On Sunday, I sorted through my photos and video footage and was sent more by people who we’re actually there, like me, in the middle of it. 
There was a video of a tiny, elderly woman in a green skirt suit being punched violently in the stomach by a six-foot police officer. He showed not a flicker of guilt or remorse as she flew backwards and fell hard on the ground. I’ve been told she was there with a group of doctors, all keen to hear what Dr. Schoning had to say but I’ve yet to speak to her. There’s further video of men with bleeding heads and police whacking anyone who stood in their way.
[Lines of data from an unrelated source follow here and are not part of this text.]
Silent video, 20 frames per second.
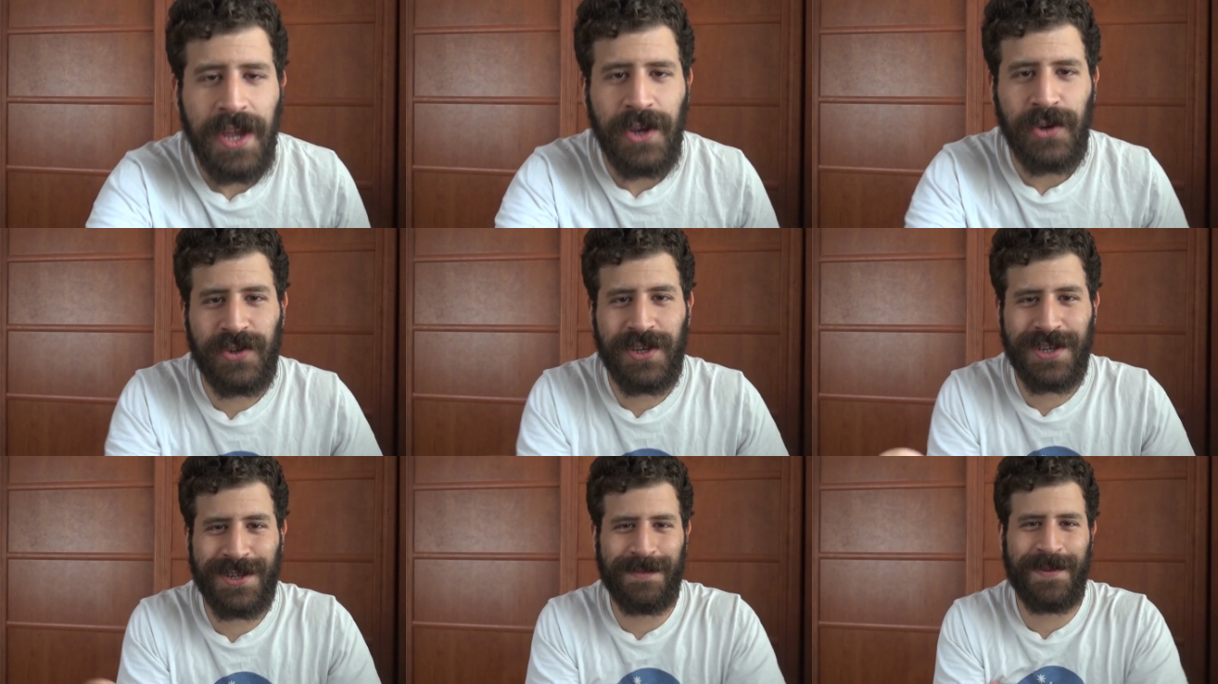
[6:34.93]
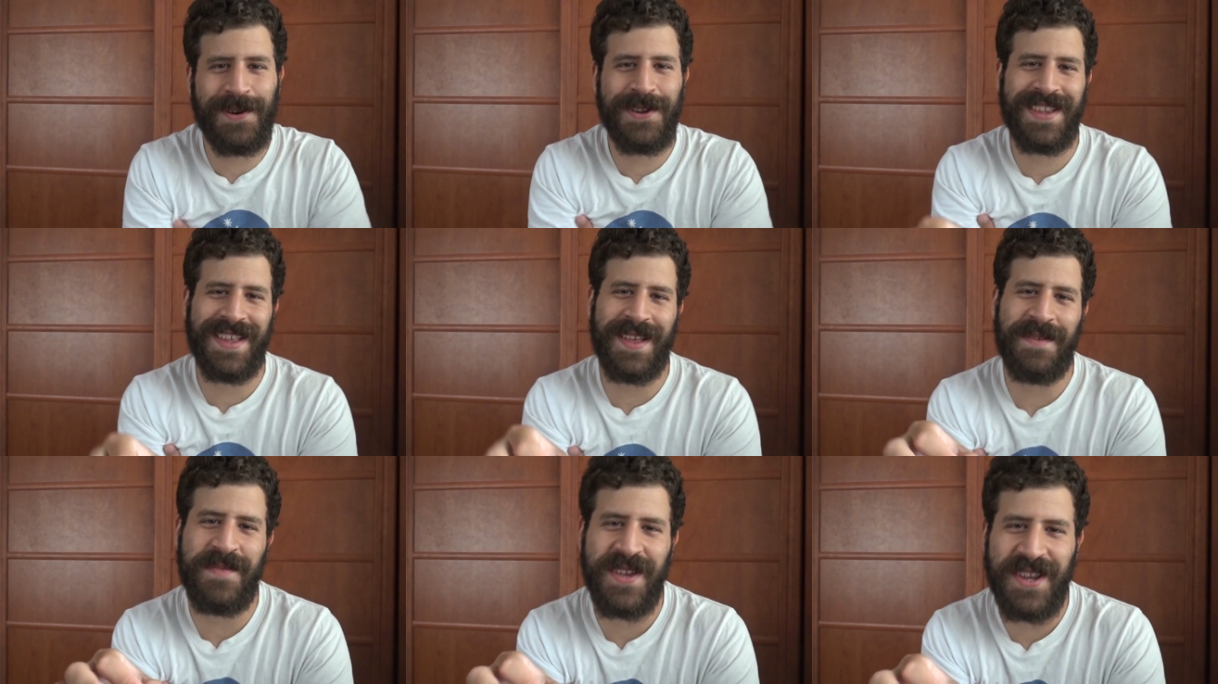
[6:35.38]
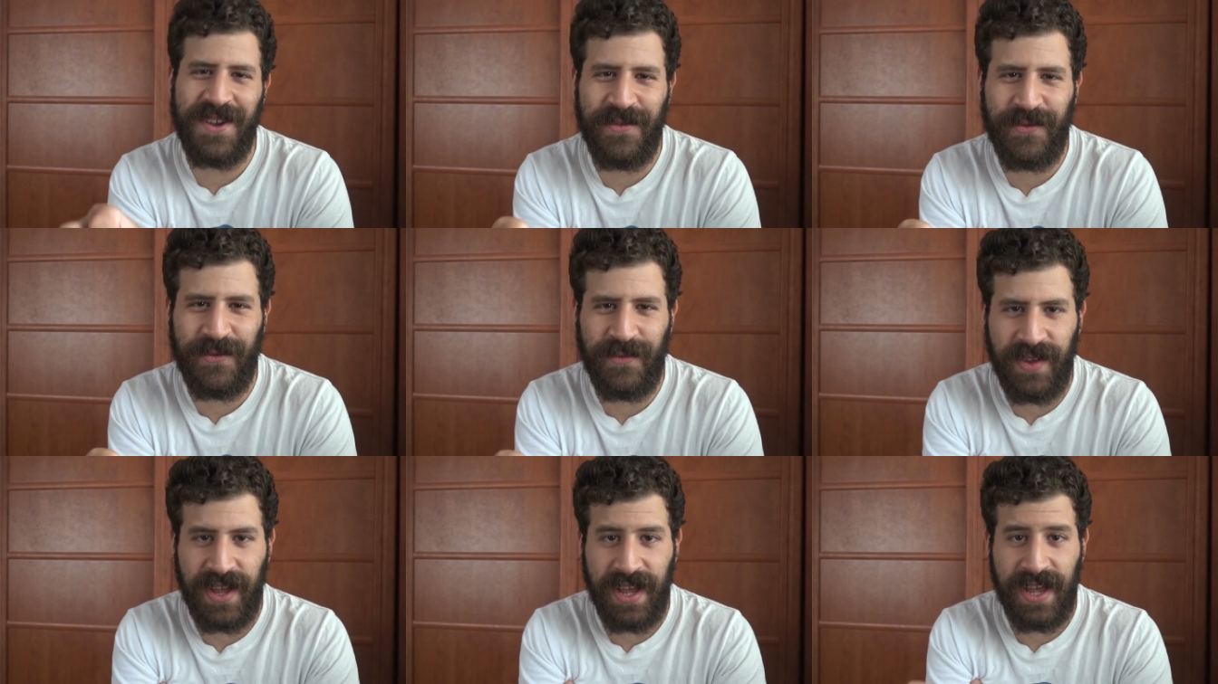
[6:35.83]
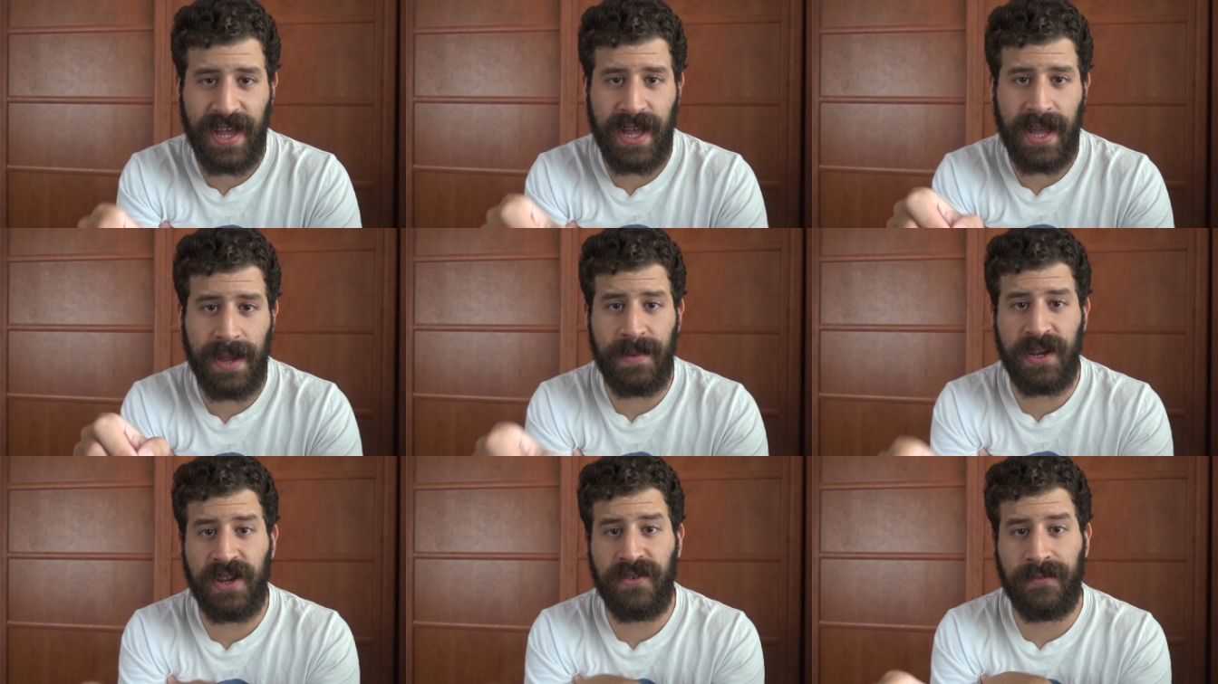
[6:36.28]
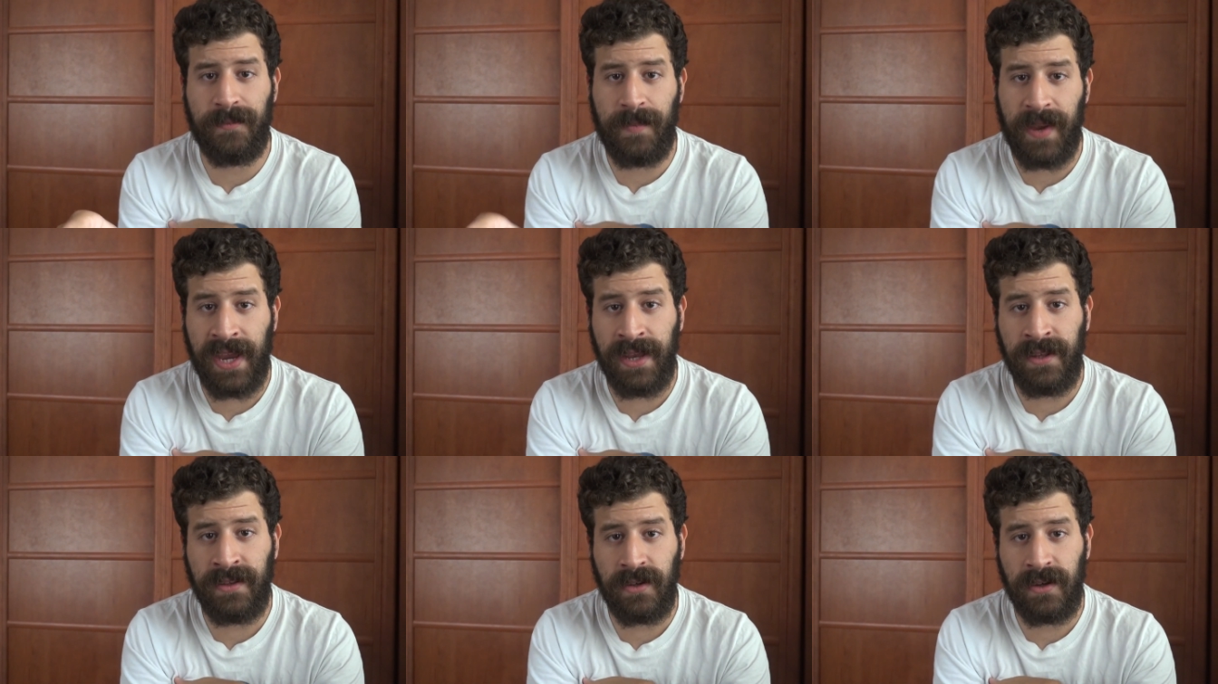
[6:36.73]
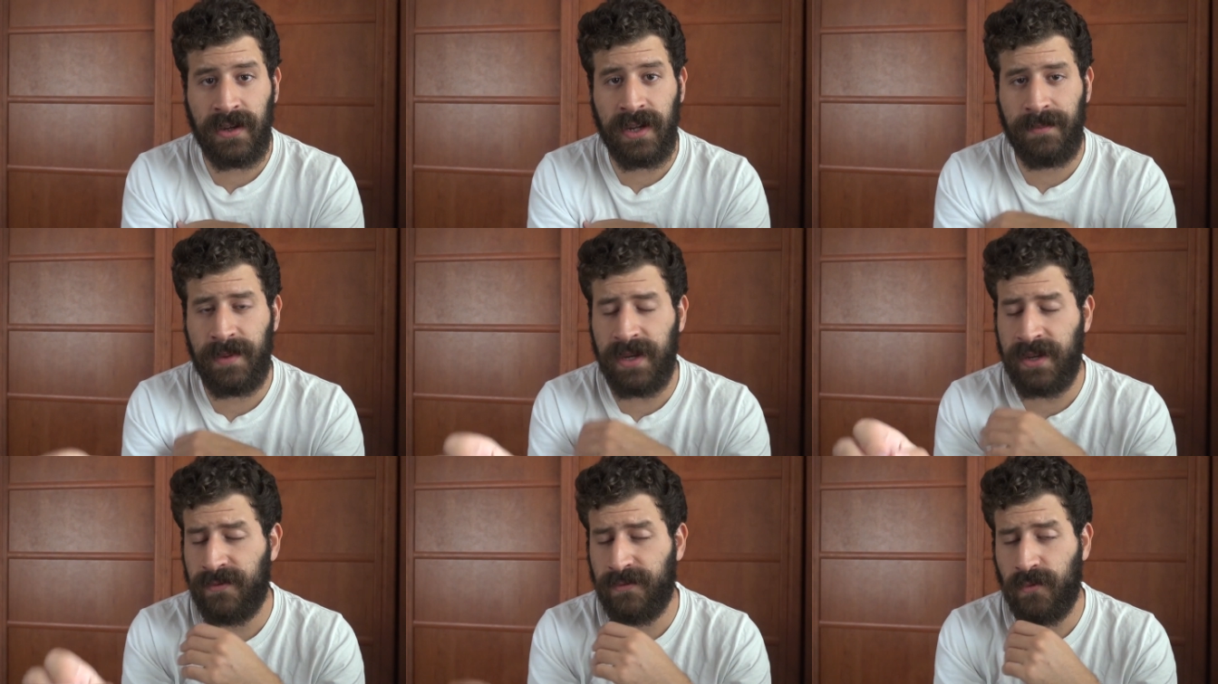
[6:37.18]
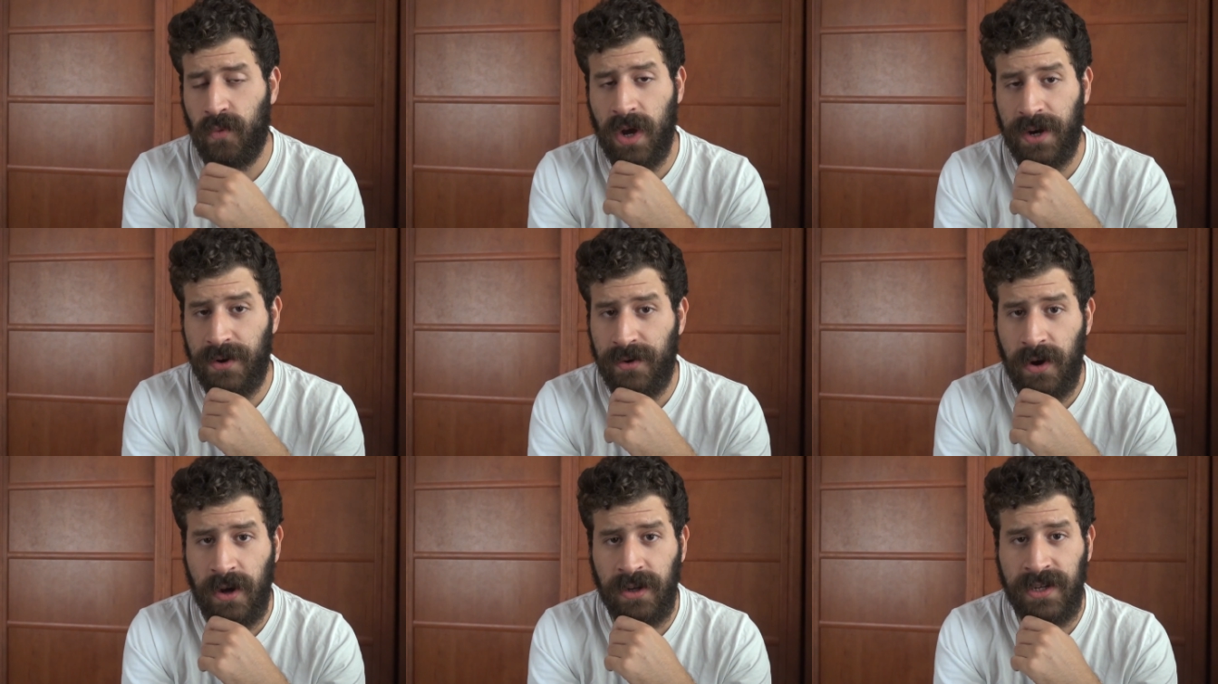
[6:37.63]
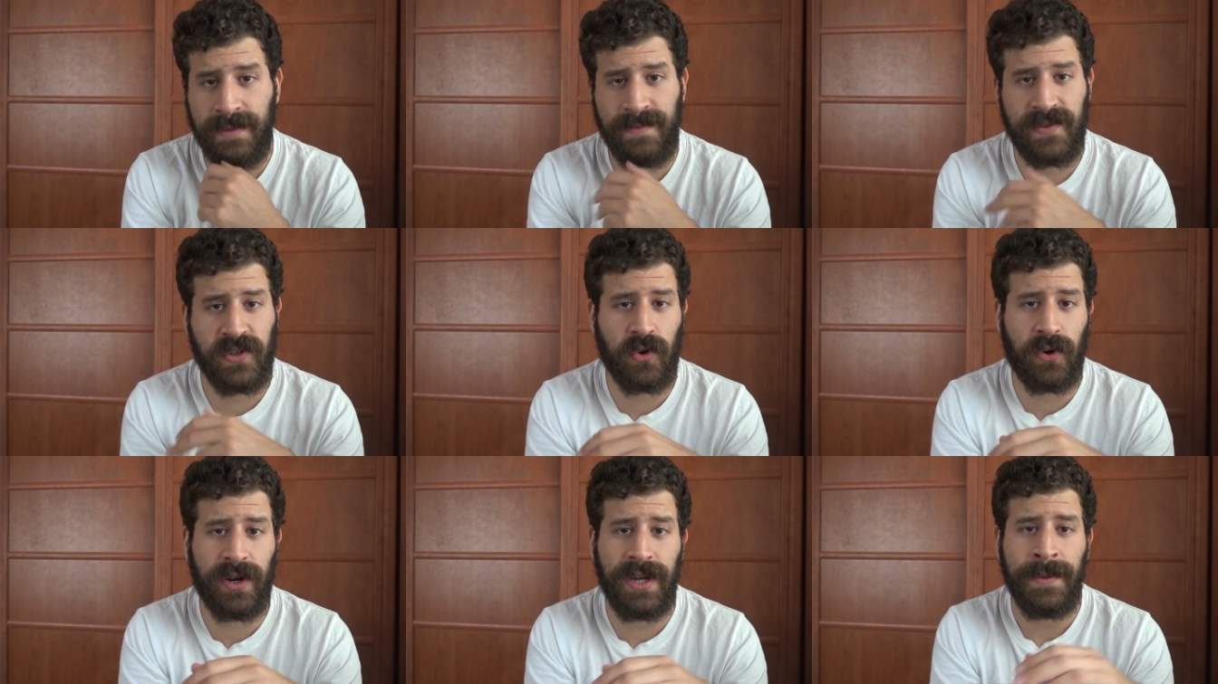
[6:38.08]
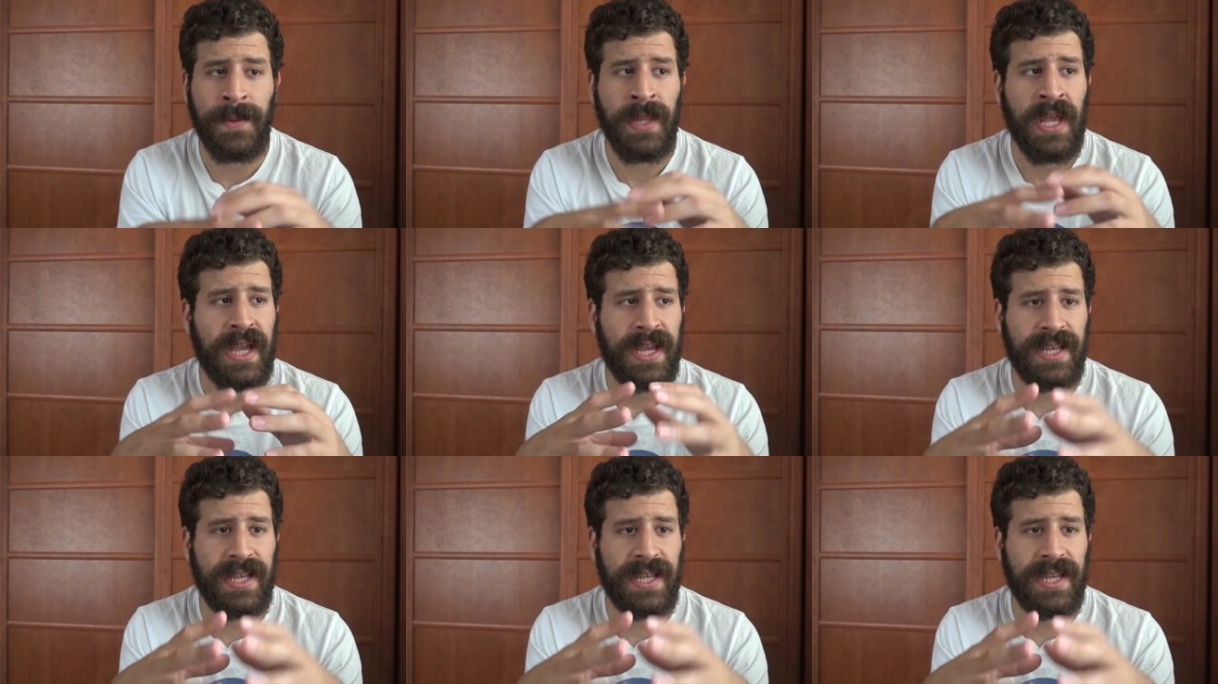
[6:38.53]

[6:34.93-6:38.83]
You just put a bit of uh, a bit of paint, a bit of water on them, sorry,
Other footage and photos showed an oddly different story. Mid-riot, when police were stopped and quizzed by brave protesters, they suddenly looked baffled, bemused, scared even. One female police officer, in a video made by activist Cassie Sunshine, was visibly shaken and obviously near to tears. The officer beside her, whipped out a nebuliser and took a few urgent puffs from it: what was he doing at work? He clearly wasn’t fit for duty.


I’m still collecting more evidence of what I deem to be, in pure and simple terms, blatant police brutality. How can the Metropolitan Police behave this way at a peaceful protest? Who are they getting their orders from? Since when have they been given the right to assault and batter people? When did this shift occur? When did it start? And, more importantly, when is it going to stop?